• Work request
Every line below between the one holding "[0:01.00-0:01.20]" and the one holding "What the speaker", inclusive, should be copied exactly, and no other line.

• Records contained in a dataset

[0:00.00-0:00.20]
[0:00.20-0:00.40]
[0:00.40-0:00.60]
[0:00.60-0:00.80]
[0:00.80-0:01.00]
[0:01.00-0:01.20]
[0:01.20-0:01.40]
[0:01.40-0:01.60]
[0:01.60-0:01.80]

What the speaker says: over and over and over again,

==

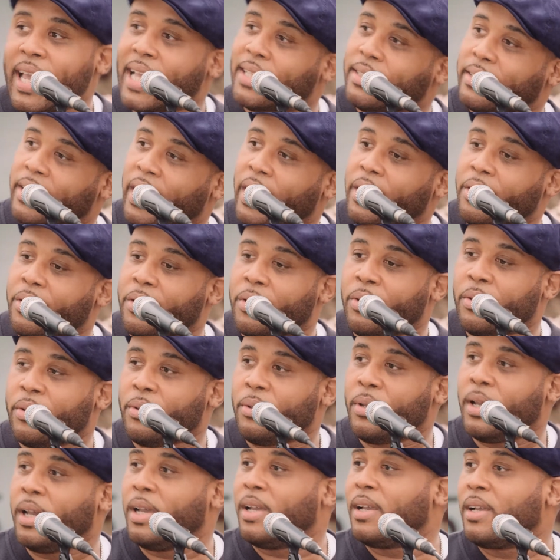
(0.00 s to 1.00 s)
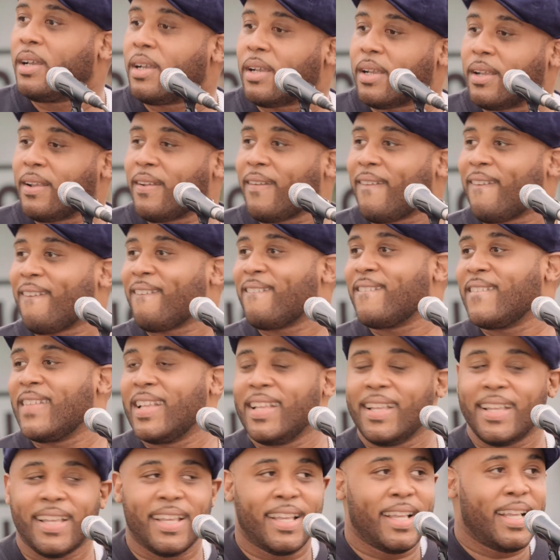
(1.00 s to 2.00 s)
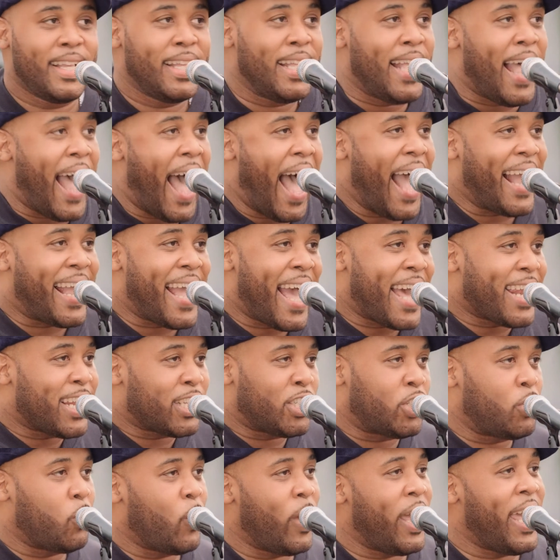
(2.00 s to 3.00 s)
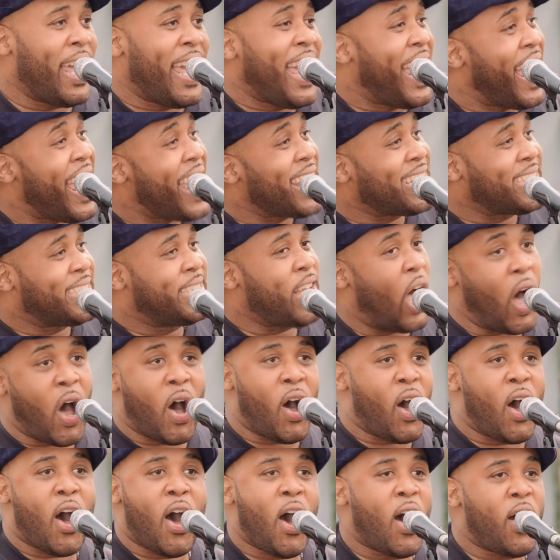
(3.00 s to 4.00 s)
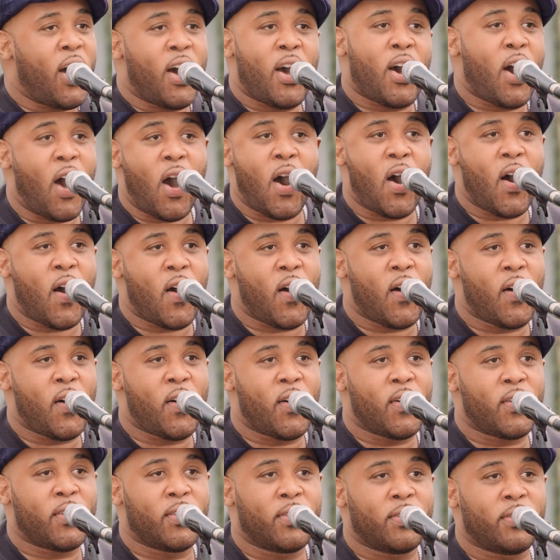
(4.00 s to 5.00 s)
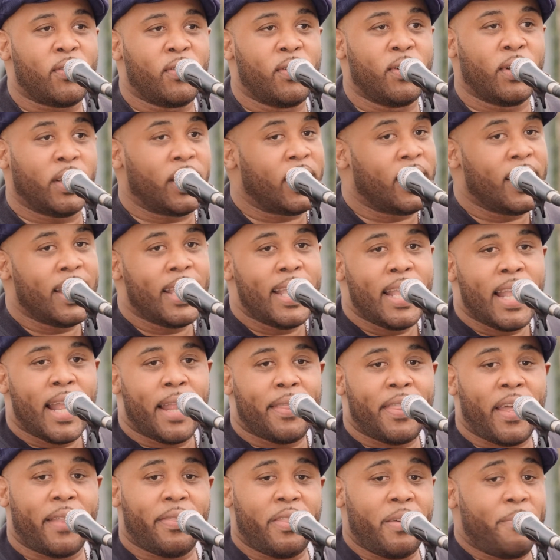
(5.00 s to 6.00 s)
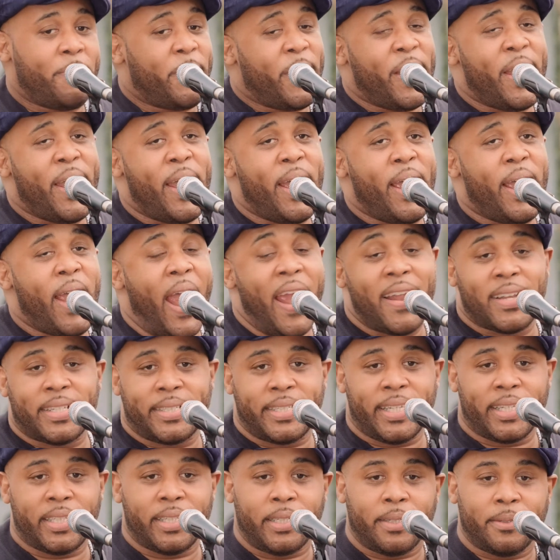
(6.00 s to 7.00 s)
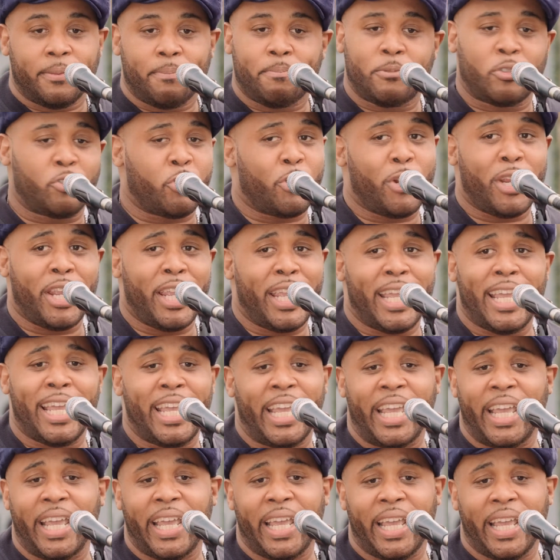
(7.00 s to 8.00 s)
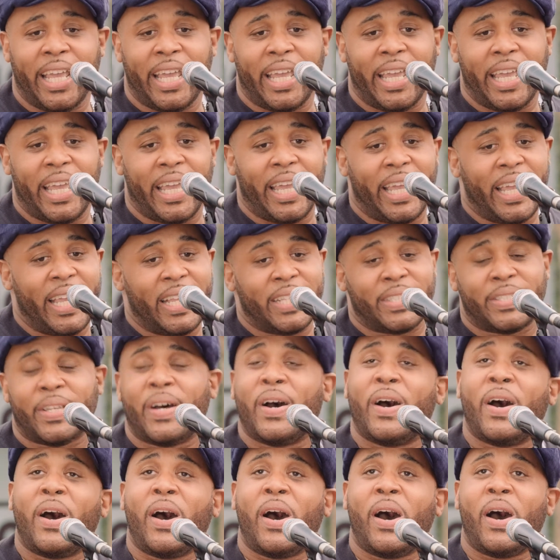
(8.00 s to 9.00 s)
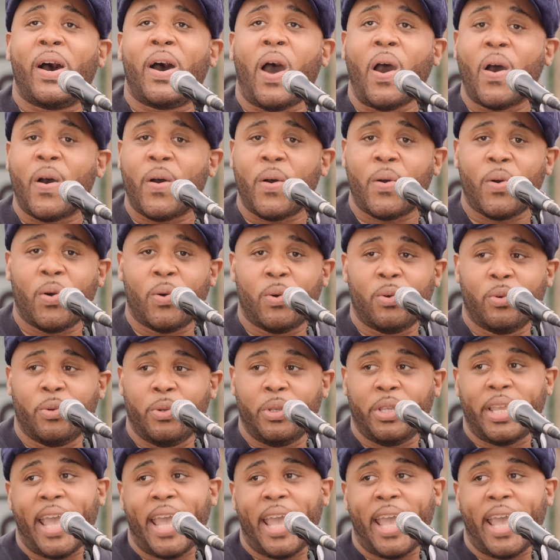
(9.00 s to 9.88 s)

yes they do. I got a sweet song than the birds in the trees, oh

• Exercise response
[0:01.00-0:01.20]
[0:01.20-0:01.40]
[0:01.40-0:01.60]
[0:01.60-0:01.80]

What the speaker says: over and over and over again,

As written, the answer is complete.